**** Data for review

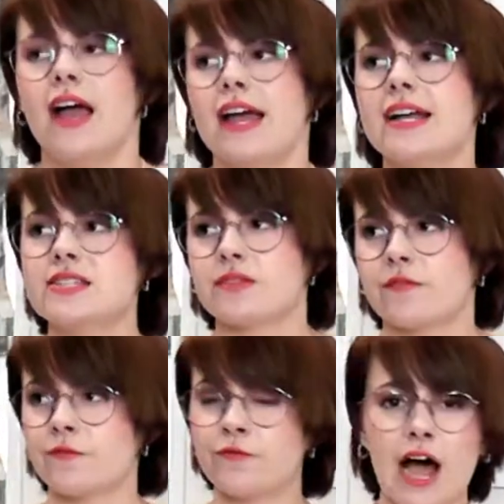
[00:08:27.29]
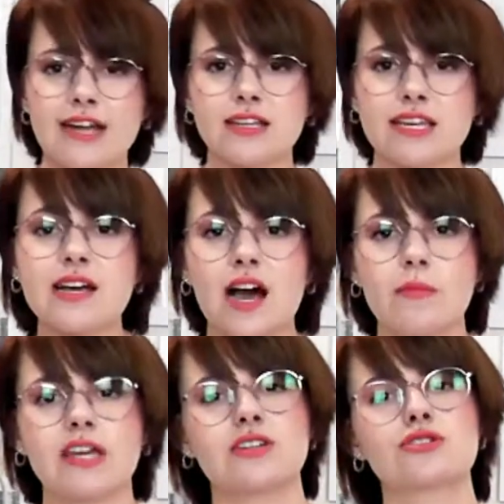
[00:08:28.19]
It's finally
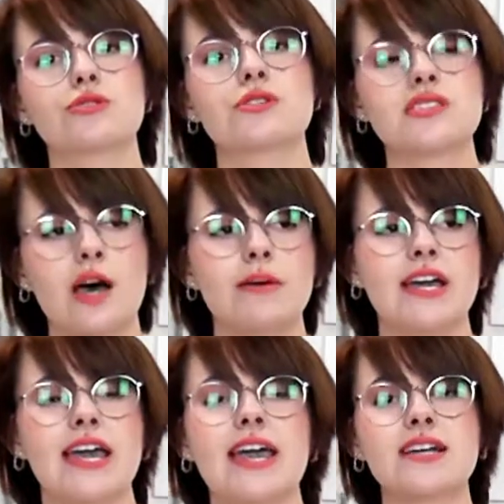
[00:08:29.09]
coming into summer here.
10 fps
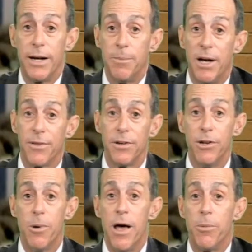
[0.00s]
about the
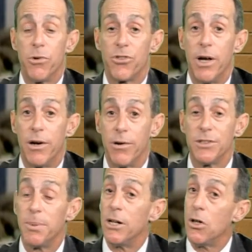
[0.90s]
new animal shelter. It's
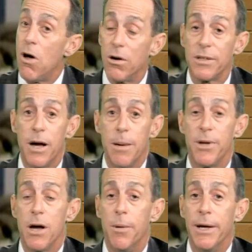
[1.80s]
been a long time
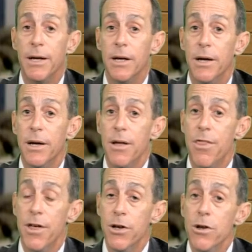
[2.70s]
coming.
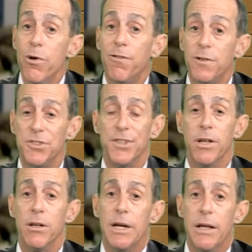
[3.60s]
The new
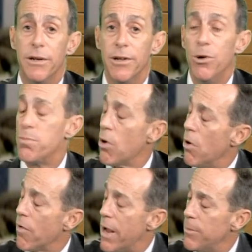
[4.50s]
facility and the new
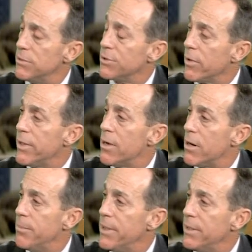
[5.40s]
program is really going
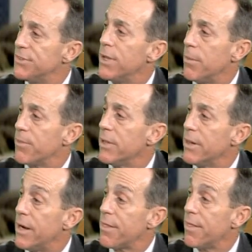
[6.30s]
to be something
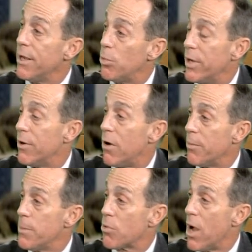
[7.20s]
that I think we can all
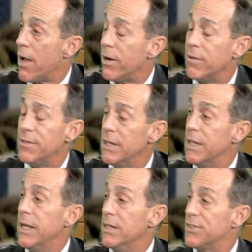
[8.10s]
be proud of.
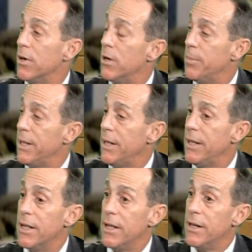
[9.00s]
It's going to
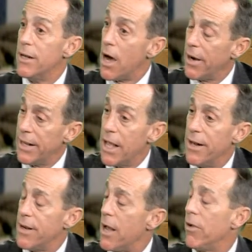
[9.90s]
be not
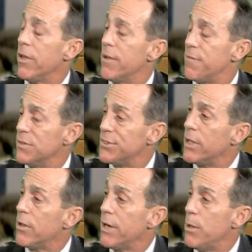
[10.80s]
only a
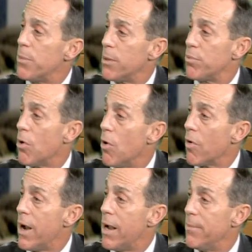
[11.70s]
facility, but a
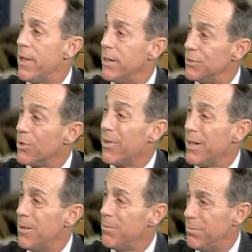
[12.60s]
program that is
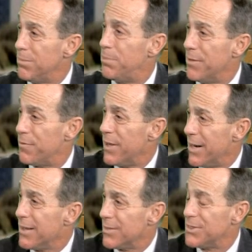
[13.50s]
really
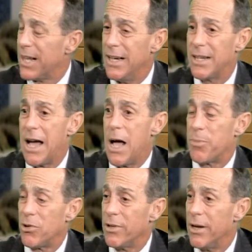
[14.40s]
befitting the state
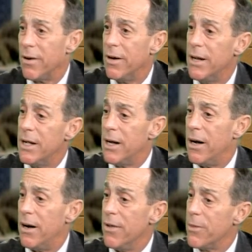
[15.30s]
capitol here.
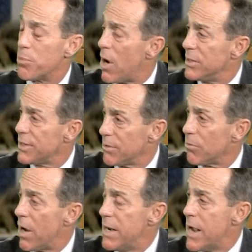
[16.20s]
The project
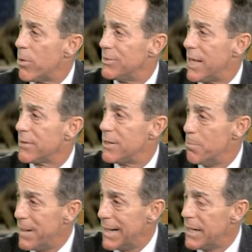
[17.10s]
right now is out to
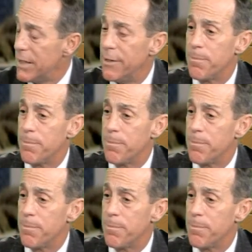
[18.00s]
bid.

********

Your assignment:
An exact copy of all the records, free of pictures, is the expected answer.

Task result:
[00:08:27.29]
[00:08:28.19]
It's finally
[00:08:29.09]
coming into summer here.
10 fps
[0.00s]
about the
[0.90s]
new animal shelter. It's
[1.80s]
been a long time
[2.70s]
coming.
[3.60s]
The new
[4.50s]
facility and the new
[5.40s]
program is really going
[6.30s]
to be something
[7.20s]
that I think we can all
[8.10s]
be proud of.
[9.00s]
It's going to
[9.90s]
be not
[10.80s]
only a
[11.70s]
facility, but a
[12.60s]
program that is
[13.50s]
really
[14.40s]
befitting the state
[15.30s]
capitol here.
[16.20s]
The project
[17.10s]
right now is out to
[18.00s]
bid.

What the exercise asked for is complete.